Correlation Between Hamilton Canadian and Accelerate Absolute
Can any of the company-specific risk be diversified away by investing in both Hamilton Canadian and Accelerate Absolute at the same time? Although using a correlation coefficient on its own may not help to predict future stock returns, this module helps to understand the diversifiable risk of combining Hamilton Canadian and Accelerate Absolute into the same portfolio, which is an essential part of the fundamental portfolio management process.
By analyzing existing cross correlation between Hamilton Canadian Financials and Accelerate Absolute Return, you can compare the effects of market volatilities on Hamilton Canadian and Accelerate Absolute and check how they will diversify away market risk if combined in the same portfolio for a given time horizon. You can also utilize pair trading strategies of matching a long position in Hamilton Canadian with a short position of Accelerate Absolute. Check out your portfolio center. Please also check ongoing floating volatility patterns of Hamilton Canadian and Accelerate Absolute.

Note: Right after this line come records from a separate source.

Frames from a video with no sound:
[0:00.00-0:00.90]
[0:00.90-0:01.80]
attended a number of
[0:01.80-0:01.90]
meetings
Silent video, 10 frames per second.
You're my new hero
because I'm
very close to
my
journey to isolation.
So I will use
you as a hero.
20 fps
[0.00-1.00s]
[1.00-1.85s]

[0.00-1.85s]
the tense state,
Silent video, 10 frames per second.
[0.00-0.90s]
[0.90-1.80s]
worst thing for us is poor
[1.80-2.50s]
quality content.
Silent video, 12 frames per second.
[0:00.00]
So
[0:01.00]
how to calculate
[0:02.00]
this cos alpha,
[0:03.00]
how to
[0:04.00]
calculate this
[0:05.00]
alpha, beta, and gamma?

Diversification Opportunities for Hamilton Canadian and Accelerate Absolute
0.79 | Correlation Coefficient |
Poor diversification
The 3 months correlation between Hamilton and Accelerate is 0.79. Overlapping area represents the amount of risk that can be diversified away by holding Hamilton Canadian Financials and Accelerate Absolute Return in the same portfolio, assuming nothing else is changed. The correlation between historical prices or returns on Accelerate Absolute and Hamilton Canadian is a relative statistical measure of the degree to which these equity instruments tend to move together. The correlation coefficient measures the extent to which returns on Hamilton Canadian Financials are associated (or correlated) with Accelerate Absolute. Values of the correlation coefficient range from -1 to +1, where. The correlation of zero (0) is possible when the price movement of Accelerate Absolute has no effect on the direction of Hamilton Canadian i.e., Hamilton Canadian and Accelerate Absolute go up and down completely randomly.

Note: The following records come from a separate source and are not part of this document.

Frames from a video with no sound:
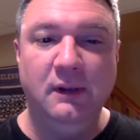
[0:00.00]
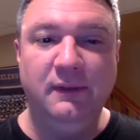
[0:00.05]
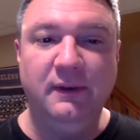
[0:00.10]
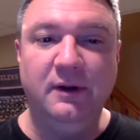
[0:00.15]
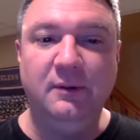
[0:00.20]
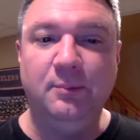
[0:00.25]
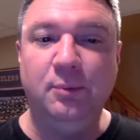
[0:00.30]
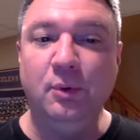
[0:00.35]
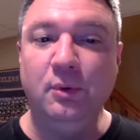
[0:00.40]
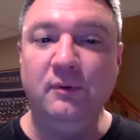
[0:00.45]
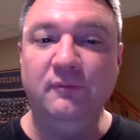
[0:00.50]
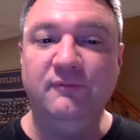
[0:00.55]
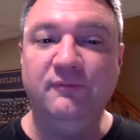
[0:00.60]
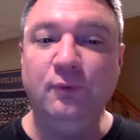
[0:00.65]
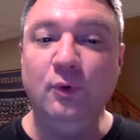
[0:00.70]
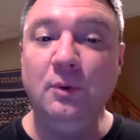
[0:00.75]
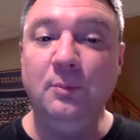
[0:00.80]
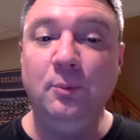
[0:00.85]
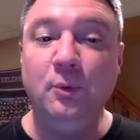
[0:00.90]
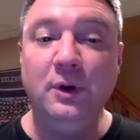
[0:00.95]
Their
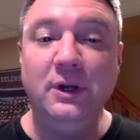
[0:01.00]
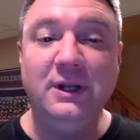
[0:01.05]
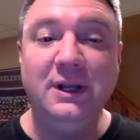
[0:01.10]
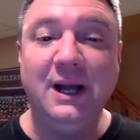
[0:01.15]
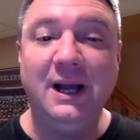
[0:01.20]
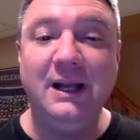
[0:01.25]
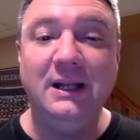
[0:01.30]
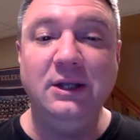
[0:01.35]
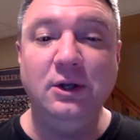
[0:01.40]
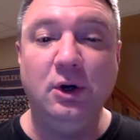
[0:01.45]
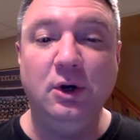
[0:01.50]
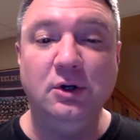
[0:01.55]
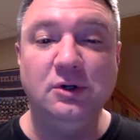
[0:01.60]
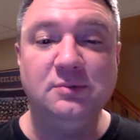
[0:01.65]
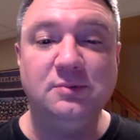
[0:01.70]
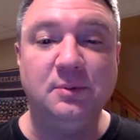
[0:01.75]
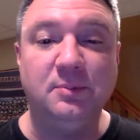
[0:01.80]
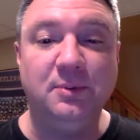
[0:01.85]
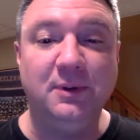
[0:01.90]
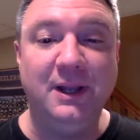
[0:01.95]
4.9
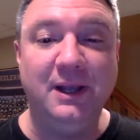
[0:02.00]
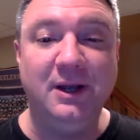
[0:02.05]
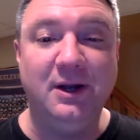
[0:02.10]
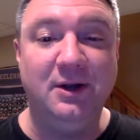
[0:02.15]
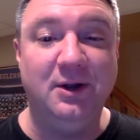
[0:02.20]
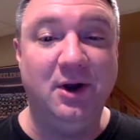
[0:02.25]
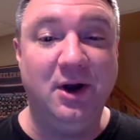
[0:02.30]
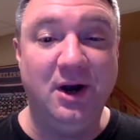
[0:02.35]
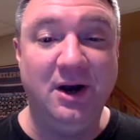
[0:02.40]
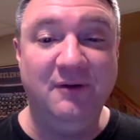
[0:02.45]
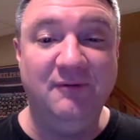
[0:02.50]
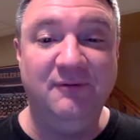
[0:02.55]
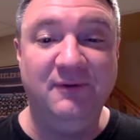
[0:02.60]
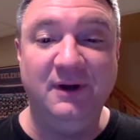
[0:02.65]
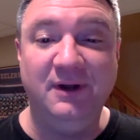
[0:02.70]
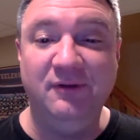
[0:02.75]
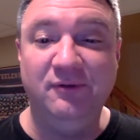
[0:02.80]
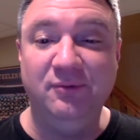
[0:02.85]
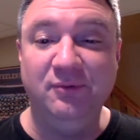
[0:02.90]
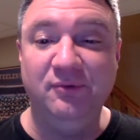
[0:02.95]
yards per play on
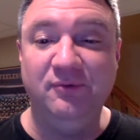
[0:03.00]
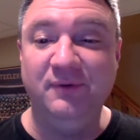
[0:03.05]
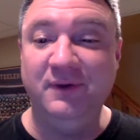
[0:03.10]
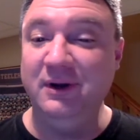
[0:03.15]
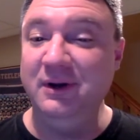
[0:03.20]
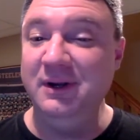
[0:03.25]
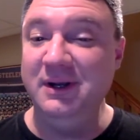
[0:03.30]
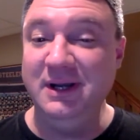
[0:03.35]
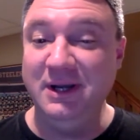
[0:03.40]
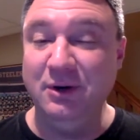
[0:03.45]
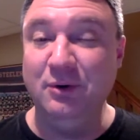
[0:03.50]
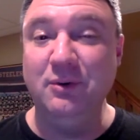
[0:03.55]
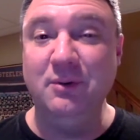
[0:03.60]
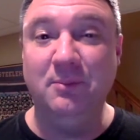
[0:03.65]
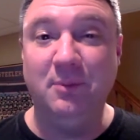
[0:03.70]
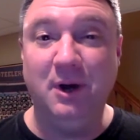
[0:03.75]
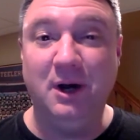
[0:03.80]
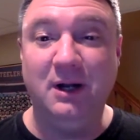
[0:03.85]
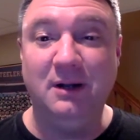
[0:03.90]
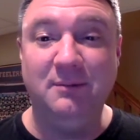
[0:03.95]
offense was very near
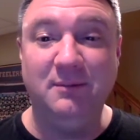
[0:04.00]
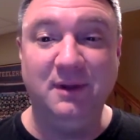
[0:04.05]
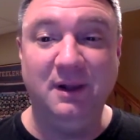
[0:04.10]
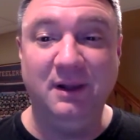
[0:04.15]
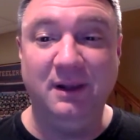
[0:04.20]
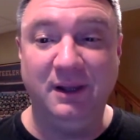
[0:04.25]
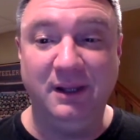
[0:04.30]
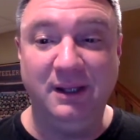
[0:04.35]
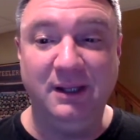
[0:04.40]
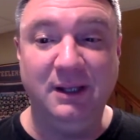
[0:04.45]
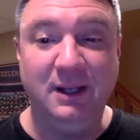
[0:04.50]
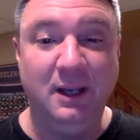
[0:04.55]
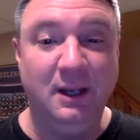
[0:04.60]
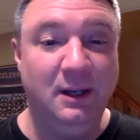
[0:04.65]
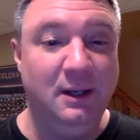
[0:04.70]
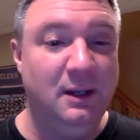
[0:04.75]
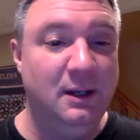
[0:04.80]
the bottom of the league.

Pair Corralation between Hamilton Canadian and Accelerate Absolute
Assuming the 90 days trading horizon Hamilton Canadian Financials is expected to generate 0.38 times more return on investment than Accelerate Absolute. However, Hamilton Canadian Financials is 2.6 times less risky than Accelerate Absolute. It trades about 0.25 of its potential returns per unit of risk. Accelerate Absolute Return is currently generating about 0.04 per unit of risk. If you would invest 1,390 in Hamilton Canadian Financials on September 16, 2024 and sell it today you would earn a total of 95.00 from holding Hamilton Canadian Financials or generate 6.83% return on investment over 90 days.

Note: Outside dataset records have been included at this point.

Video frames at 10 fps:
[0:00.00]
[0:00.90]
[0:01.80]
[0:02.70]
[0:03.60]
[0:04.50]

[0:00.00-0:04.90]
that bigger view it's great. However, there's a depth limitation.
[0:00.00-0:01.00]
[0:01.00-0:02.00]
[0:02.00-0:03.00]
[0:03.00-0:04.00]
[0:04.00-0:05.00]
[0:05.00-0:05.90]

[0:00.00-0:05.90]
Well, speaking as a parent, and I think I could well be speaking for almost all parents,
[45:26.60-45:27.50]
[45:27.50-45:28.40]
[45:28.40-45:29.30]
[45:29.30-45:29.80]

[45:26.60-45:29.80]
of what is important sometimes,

Time Period | 3 Months [change] |
Direction | Moves Together |
Strength | Significant |
Accuracy | 100.0% |
Values | Daily Returns |
Hamilton Canadian Financials vs. Accelerate Absolute Return
Performance |
Timeline |
Hamilton Canadian |
Accelerate Absolute |
Hamilton Canadian and Accelerate Absolute Volatility Contrast
Predicted Return Density |
Returns |
Pair Trading with Hamilton Canadian and Accelerate Absolute
The main advantage of trading using opposite Hamilton Canadian and Accelerate Absolute positions is that it hedges away some unsystematic risk. Because of two separate transactions, even if Hamilton Canadian position performs unexpectedly, Accelerate Absolute can make up some of the losses. Pair trading also minimizes risk from directional movements in the market. For example, if an entire industry or sector drops because of unexpected headlines, the short position in Accelerate Absolute will offset losses from the drop in Accelerate Absolute's long position.Hamilton Canadian vs. iShares SPTSX Capped | Hamilton Canadian vs. iShares SPTSX Capped | Hamilton Canadian vs. iShares SPTSX Global | Hamilton Canadian vs. iShares SPTSX Capped |
Check out your portfolio center.Note that this page's information should be used as a complementary analysis to find the right mix of equity instruments to add to your existing portfolios or create a brand new portfolio. You can also try the AI Portfolio Architect module to use AI to generate optimal portfolios and find profitable investment opportunities.